Estimating Cell-Type Profiles and Cell-Type Proportions in Heterogeneous Gene Expression Data
Date
2012-05-16Type of Degree
thesisDepartment
Mathematics and Statistics
Metadata
Show full item recordAbstract
Understanding the mechanisms underlying natural variation in gene expression is an important question in medical and evolutionary genetics. Many studies intend to compare either (i) cell-type expression profiles across individuals for the same cell-type, or (ii) cell-type expression profiles within an individual for different cell-types (NIH 2012). Naturally, accurate estimates of these expression profiles is of great importance. However, the presence of heterogeneity of cell-types in gene expression data can result in inaccurate estimates of such cell-type expression profiles (Leek and Storey 2007). The standard statistical method for assaying gene expression data is to use a simple linear regression model, with the assumption that the presence of minor alleles in the genotype has an additive effect on gene expression levels (Veyrieras 2008). This method assumes that the observed gene expression data has a homogeneous composition of a single cell-type.
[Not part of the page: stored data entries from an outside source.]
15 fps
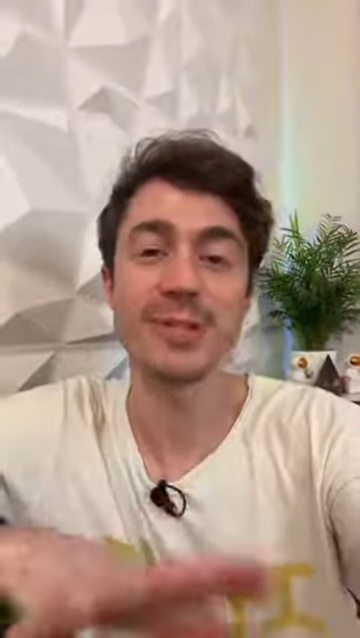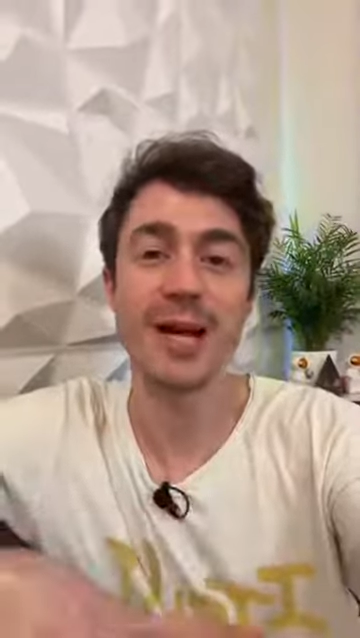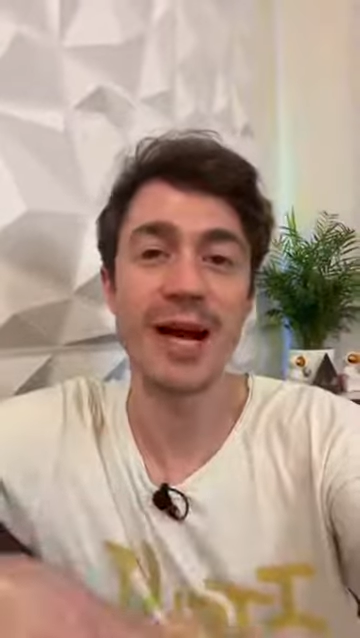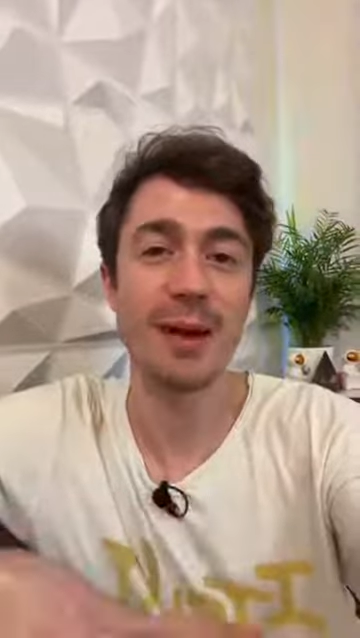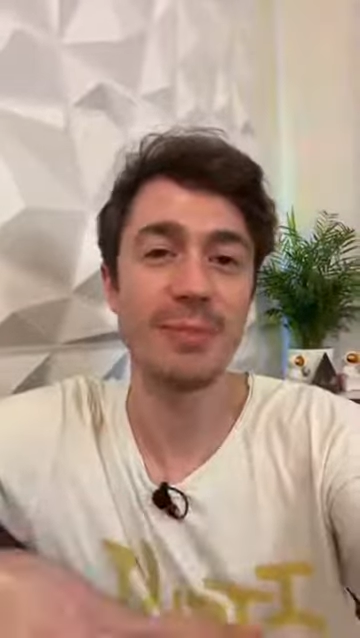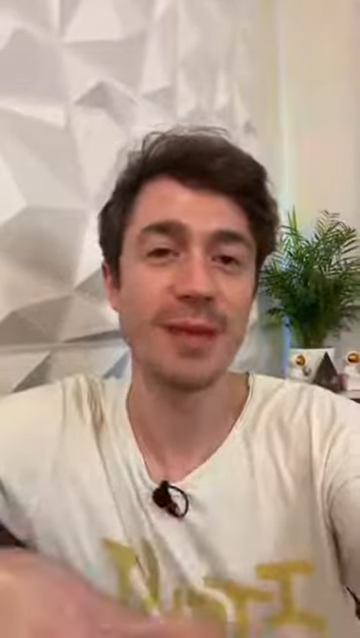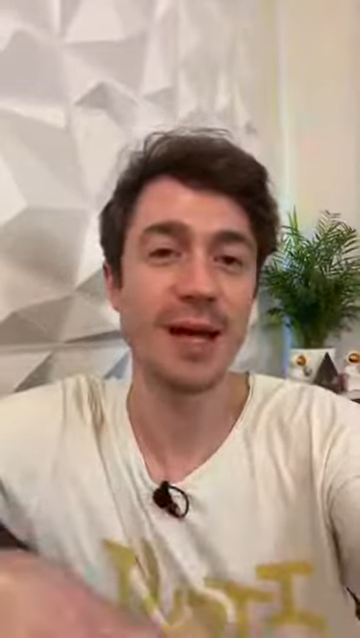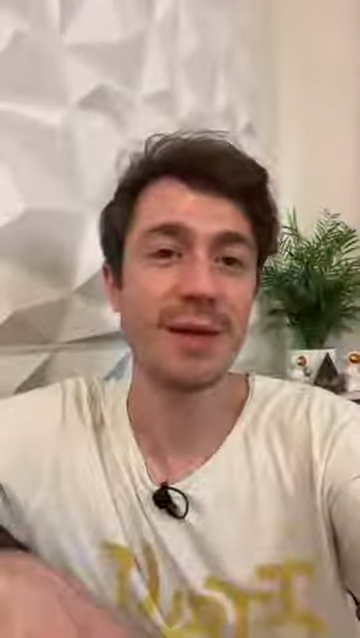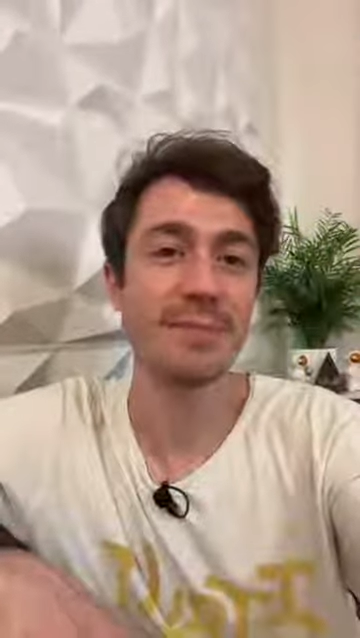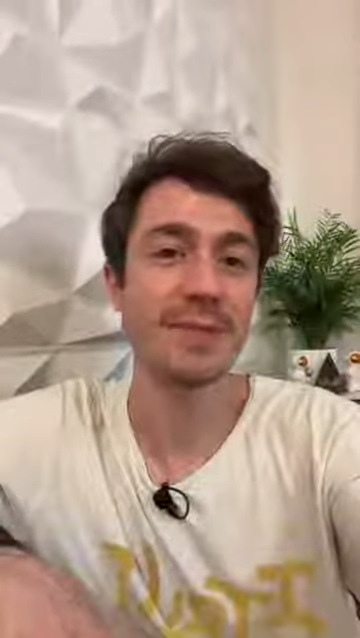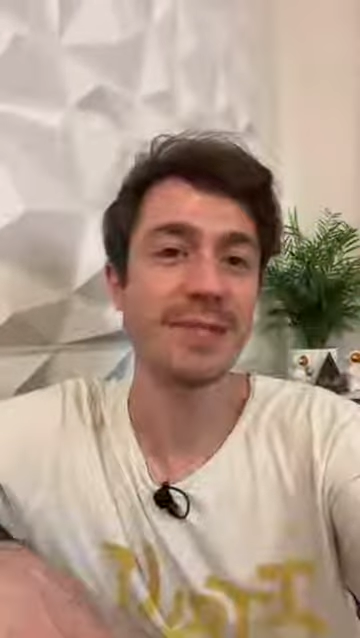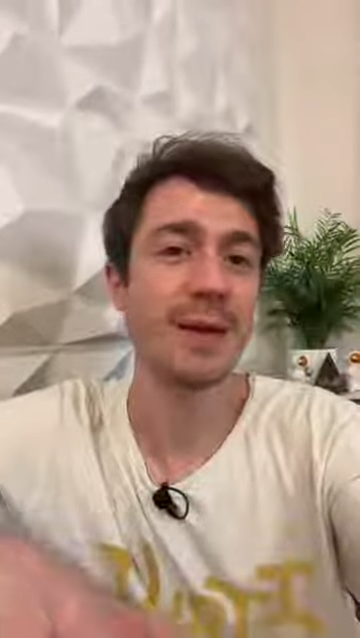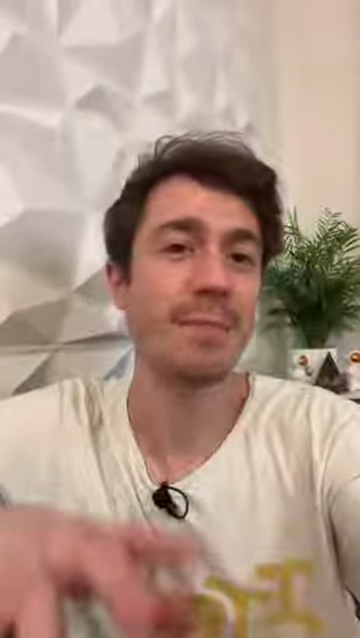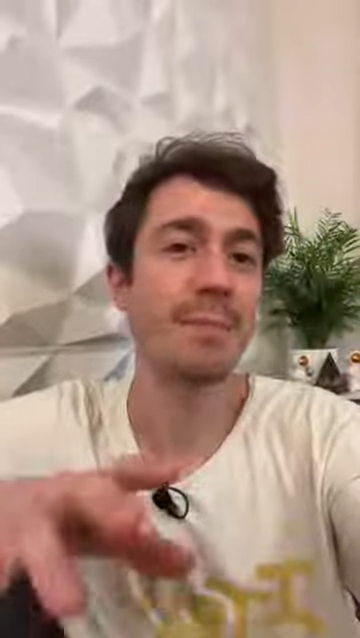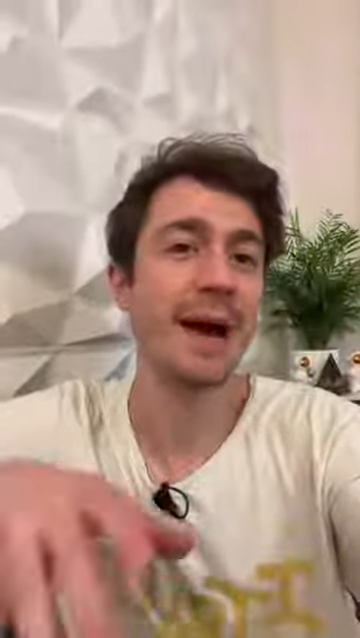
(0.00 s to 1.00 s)

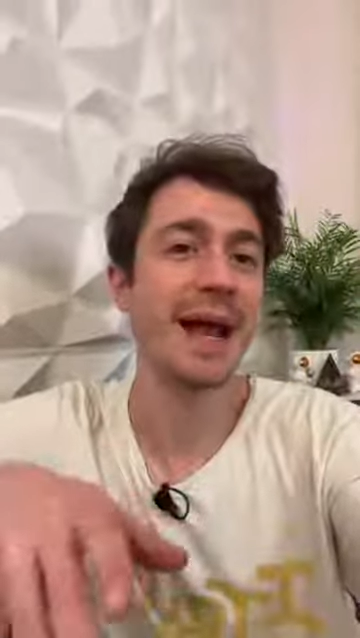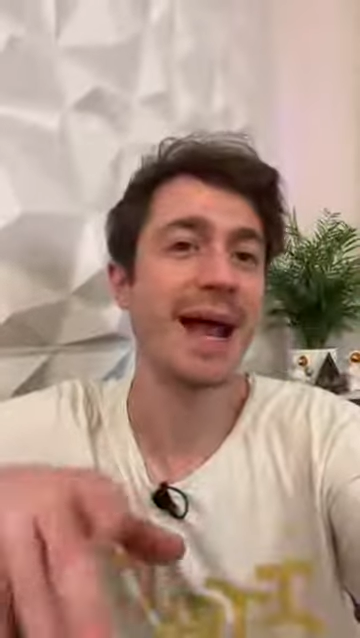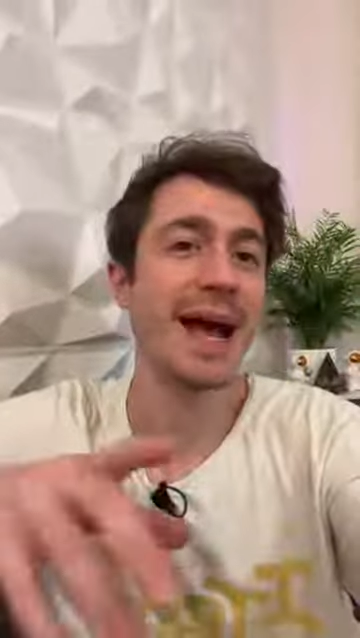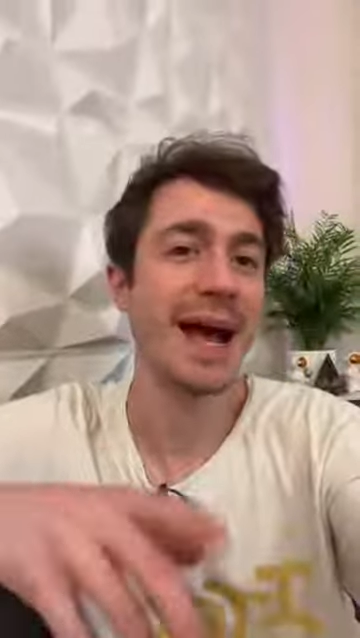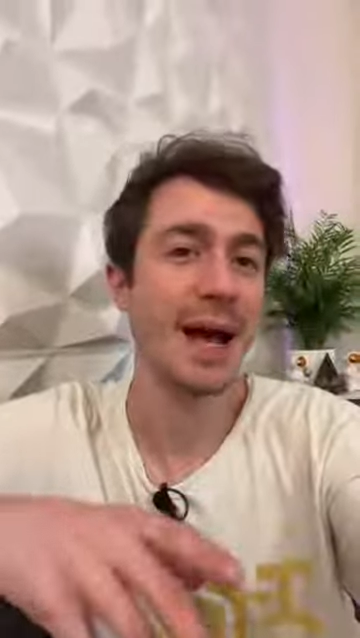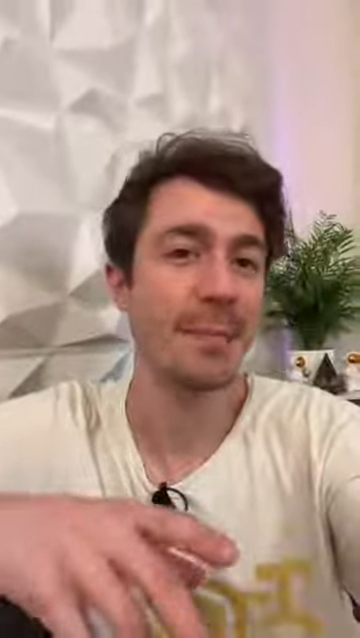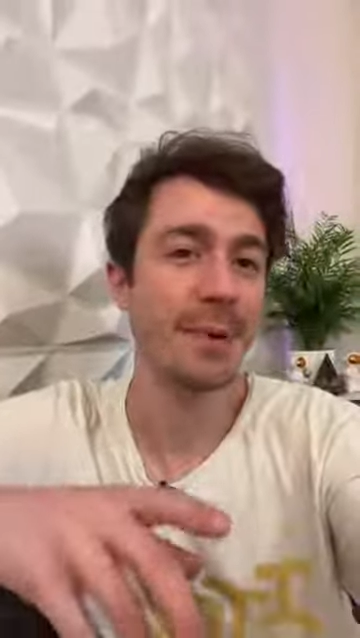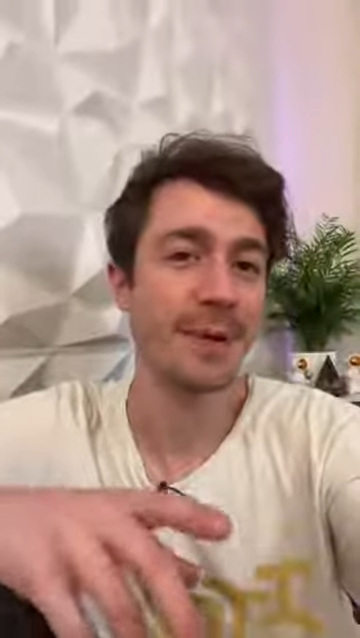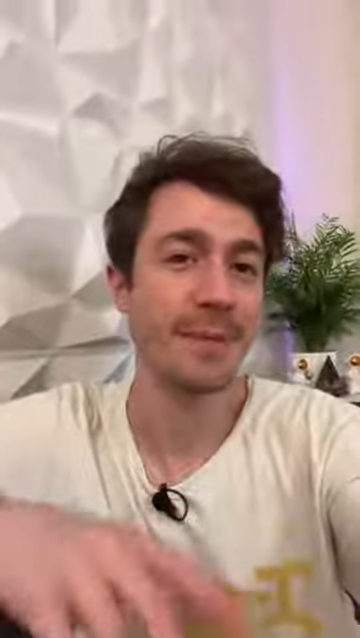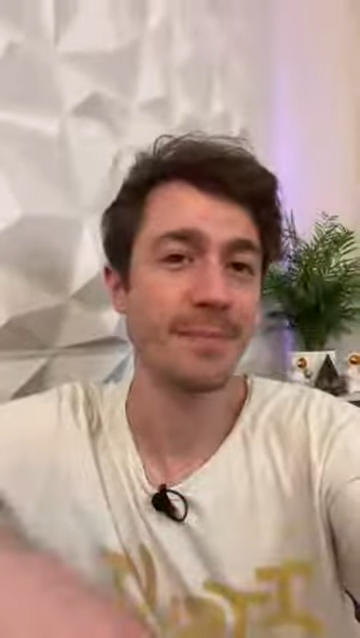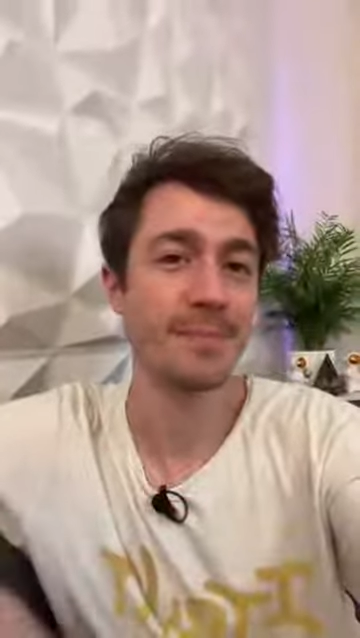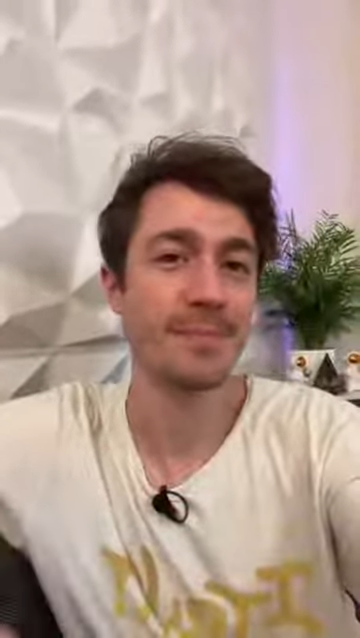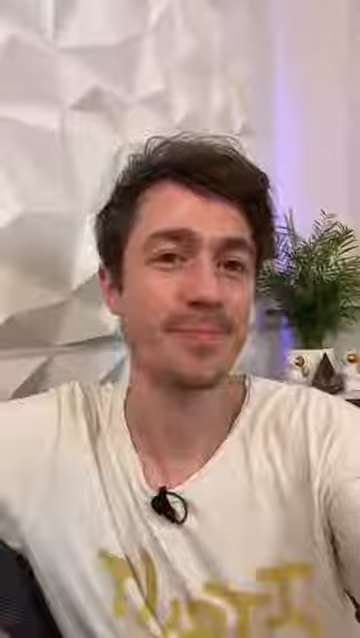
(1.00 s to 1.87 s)
timelines that might happen.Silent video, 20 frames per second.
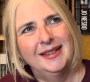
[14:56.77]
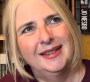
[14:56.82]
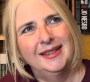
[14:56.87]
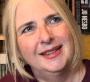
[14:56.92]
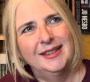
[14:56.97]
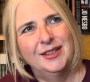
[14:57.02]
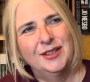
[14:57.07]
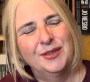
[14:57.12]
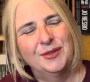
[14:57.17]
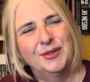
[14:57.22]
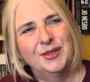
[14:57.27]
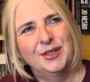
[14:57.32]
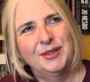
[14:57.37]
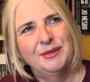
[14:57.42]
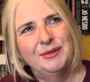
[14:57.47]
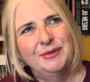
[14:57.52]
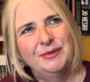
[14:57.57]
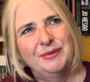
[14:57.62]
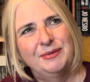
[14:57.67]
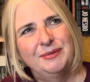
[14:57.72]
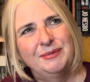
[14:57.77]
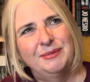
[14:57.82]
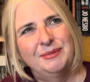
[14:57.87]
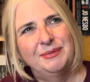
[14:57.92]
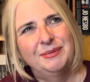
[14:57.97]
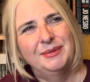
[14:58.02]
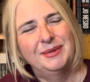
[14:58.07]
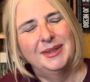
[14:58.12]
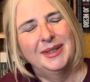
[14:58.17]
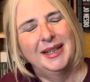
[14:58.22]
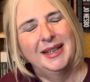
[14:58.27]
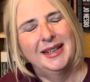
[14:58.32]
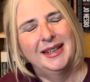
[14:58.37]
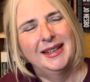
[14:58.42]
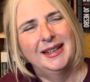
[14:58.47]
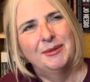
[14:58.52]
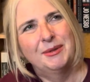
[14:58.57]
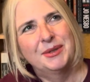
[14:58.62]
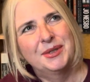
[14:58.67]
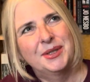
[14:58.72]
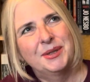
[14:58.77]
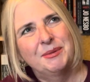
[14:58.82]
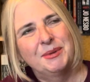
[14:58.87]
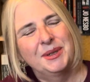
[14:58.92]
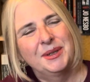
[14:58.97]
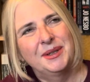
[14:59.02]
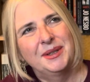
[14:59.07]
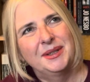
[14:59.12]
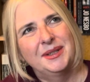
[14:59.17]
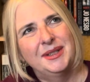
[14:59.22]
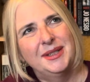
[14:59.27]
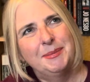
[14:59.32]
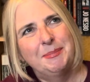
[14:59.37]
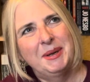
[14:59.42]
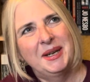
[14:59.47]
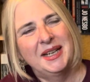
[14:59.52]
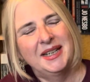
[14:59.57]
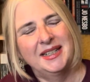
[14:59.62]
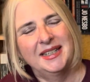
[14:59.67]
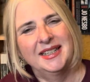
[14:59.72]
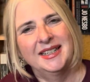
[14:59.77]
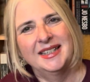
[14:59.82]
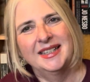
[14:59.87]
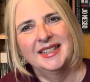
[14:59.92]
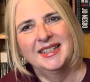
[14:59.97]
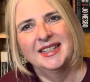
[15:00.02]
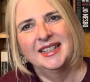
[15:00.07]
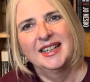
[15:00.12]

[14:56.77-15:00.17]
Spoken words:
sort of, what's the word, depicted.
However there are many scenarios where it may be more appropriate to assume that observed gene expression data is composed of two cell-types; for example a brain tissue sample would presumably have a heterogeneous mixture of neuron and glial cell-types (GeneNetwork 2012). Previous studies have developed methodologies for estimating cell-type expression profiles given prior information regarding individual cell-type proportions; or conversely for estimating cell-type proportions with prior knowledge of cell-type expression profiles. This thesis derives a computational method for estimation of both the cell-type expression profiles and individual cell-type proportions for a two cell-type model, without any prior information. The parameter estimation techniques are based on an alternating-regression least-squares process. This methodology is applied to both simulated data and a real dataset, and the results are examined.